_Problem statement_:
Please reproduce all the data exactly as written and omit the pictures.

START Listed records

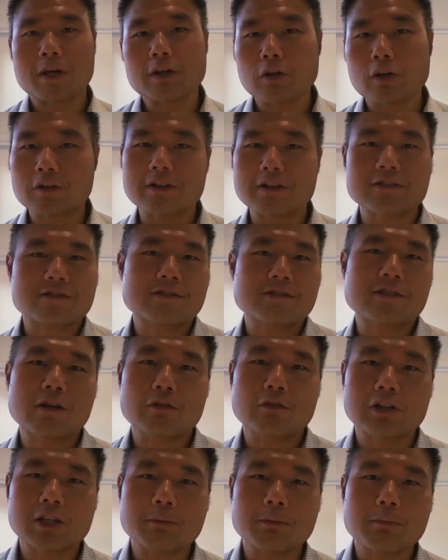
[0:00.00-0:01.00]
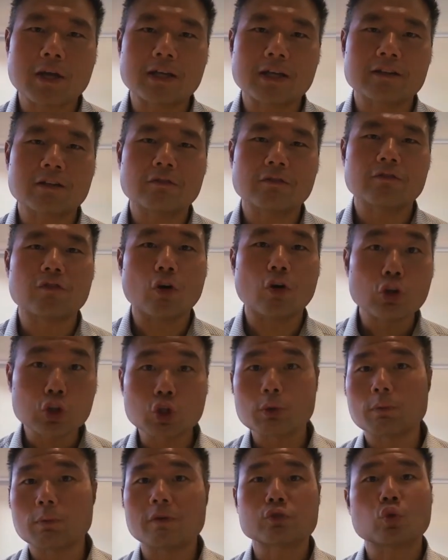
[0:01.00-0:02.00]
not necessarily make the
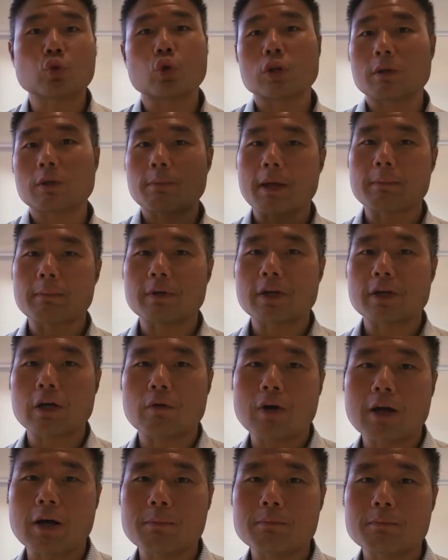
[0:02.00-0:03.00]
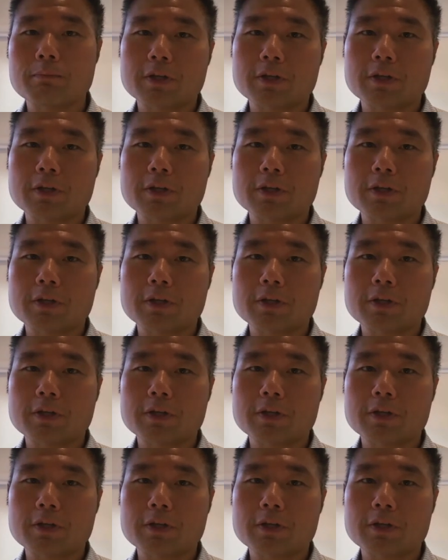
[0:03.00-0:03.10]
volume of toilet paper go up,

END Listed records

_Answer for this exercise_:
[0:00.00-0:01.00]
[0:01.00-0:02.00]
not necessarily make the
[0:02.00-0:03.00]
[0:03.00-0:03.10]
volume of toilet paper go up,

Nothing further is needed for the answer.